Lord Toby Harris, Chair, National Preparedness Commission, said:
“Instability in energy markets is, of course, an issue for central government but, more than that, it is an issue for every community and every business. The National Preparedness Commission supports the view that improving the resilience of communities and business is key to increasing national resilience and I look forward to the government promoting this when it publishes its National Resilience Strategy later this year.”
Oksana Antonenko, Director, Control Risks, said:
“As the conflict evolves, the fighting may continue for months to come and the possibility of spillover to other countries always remains a risk. Businesses are focusing on crisis-response just now and managing supply chains and energy costs. As the geopolitical dynamics changes in the next year or two, business will need to plan ahead and consider how the conflict could increase tensions further between countries and how economies will react if it lasts longer.”
Nick Campbell, Director, Energy Intensive Clients, Inspired Energy plc, said:
“There is extreme volatility in energy markets just now and no indication that this will stabilise soon. Even in periods when prices are stable, business should consider long-term planning as shocks, such as the Russia-Ukraine conflict, are unpredictable. Working with a third-party intermediary can help to mitigate procurement risk.”

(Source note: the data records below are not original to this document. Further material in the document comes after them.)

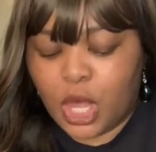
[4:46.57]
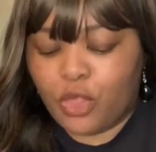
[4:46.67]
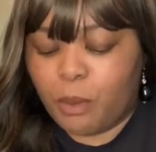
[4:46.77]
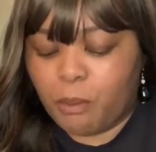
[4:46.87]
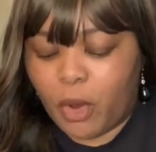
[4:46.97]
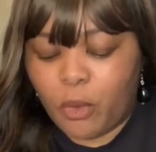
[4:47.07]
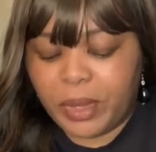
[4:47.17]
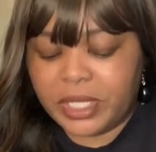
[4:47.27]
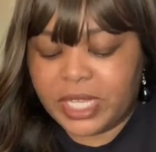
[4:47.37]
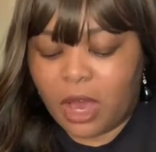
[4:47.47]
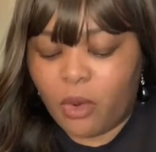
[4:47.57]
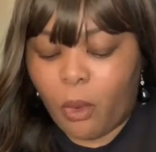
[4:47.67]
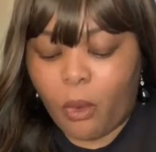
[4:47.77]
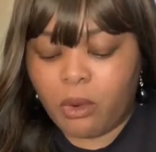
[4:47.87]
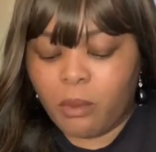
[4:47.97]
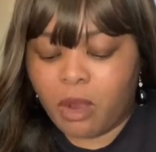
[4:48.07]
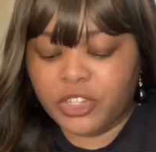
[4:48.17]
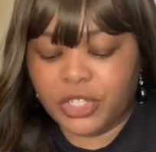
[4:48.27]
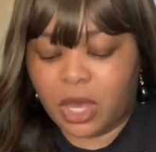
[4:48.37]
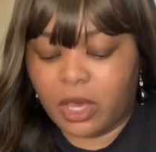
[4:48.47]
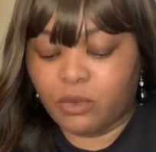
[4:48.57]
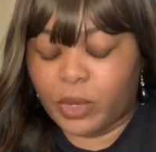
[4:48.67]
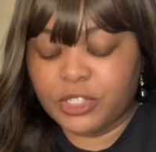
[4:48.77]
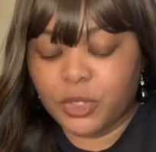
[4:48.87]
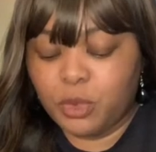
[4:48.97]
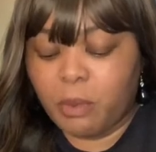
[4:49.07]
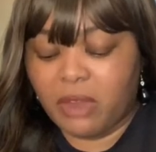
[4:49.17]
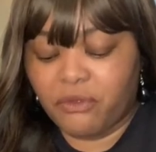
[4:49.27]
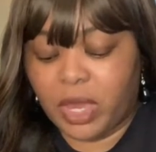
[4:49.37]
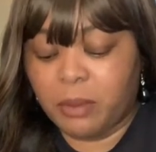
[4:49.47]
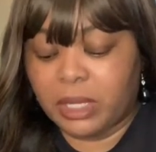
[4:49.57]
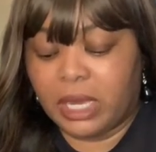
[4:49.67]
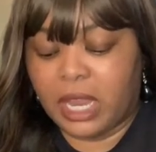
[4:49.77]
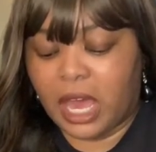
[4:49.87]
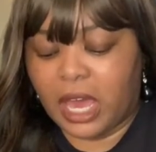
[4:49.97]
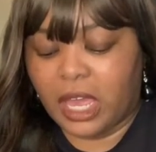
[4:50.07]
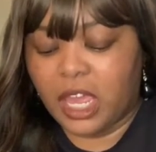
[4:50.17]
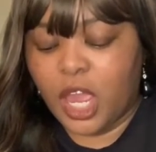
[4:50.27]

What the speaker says: the moment Dalcor Marchand rescued my family and I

David Wright, Group Chief Engineer & Group Director of Safety, Health & Business Resilience, National Grid, said:
“The recently published British Energy Security Strategy aims to address longer-term energy supply issues by reducing the UK’s dependency on wholesale and international oil and gas markets. To be clear, there are many sources of energy that the UK can access; what the country is faced with today isn’t a security of supply issue but one of price and markets.”